## PROBLEM DETAILS
Your copy should match the records below word for word and contain no pictures.

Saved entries
::::::::

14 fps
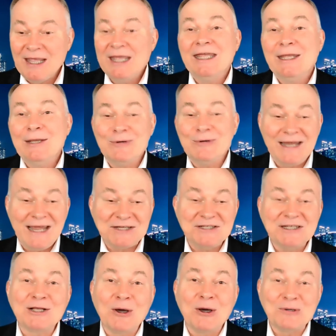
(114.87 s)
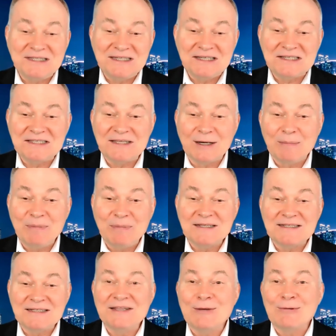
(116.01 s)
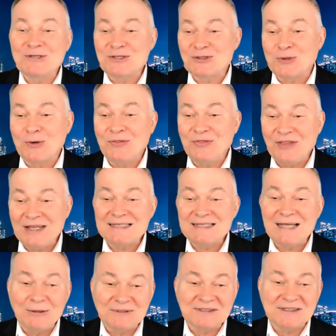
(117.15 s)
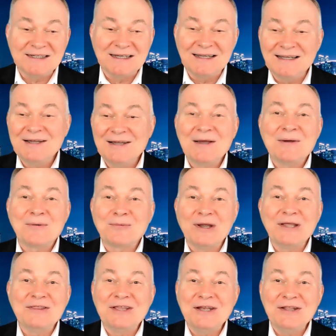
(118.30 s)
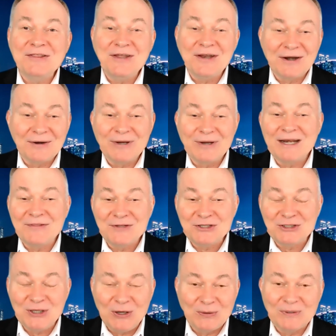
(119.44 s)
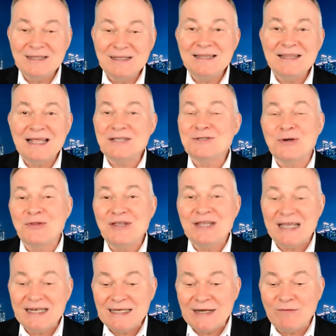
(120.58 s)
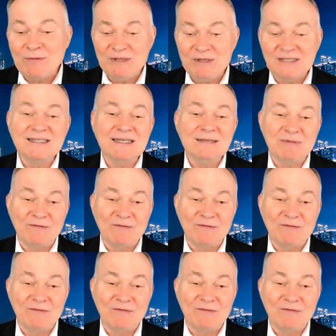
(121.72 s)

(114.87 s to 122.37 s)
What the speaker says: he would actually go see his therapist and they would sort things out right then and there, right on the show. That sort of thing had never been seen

::::::::

## RESPONSE TO THIS TASK
14 fps
(114.87 s)
(116.01 s)
(117.15 s)
(118.30 s)
(119.44 s)
(120.58 s)
(121.72 s)

(114.87 s to 122.37 s)
What the speaker says: he would actually go see his therapist and they would sort things out right then and there, right on the show. That sort of thing had never been seen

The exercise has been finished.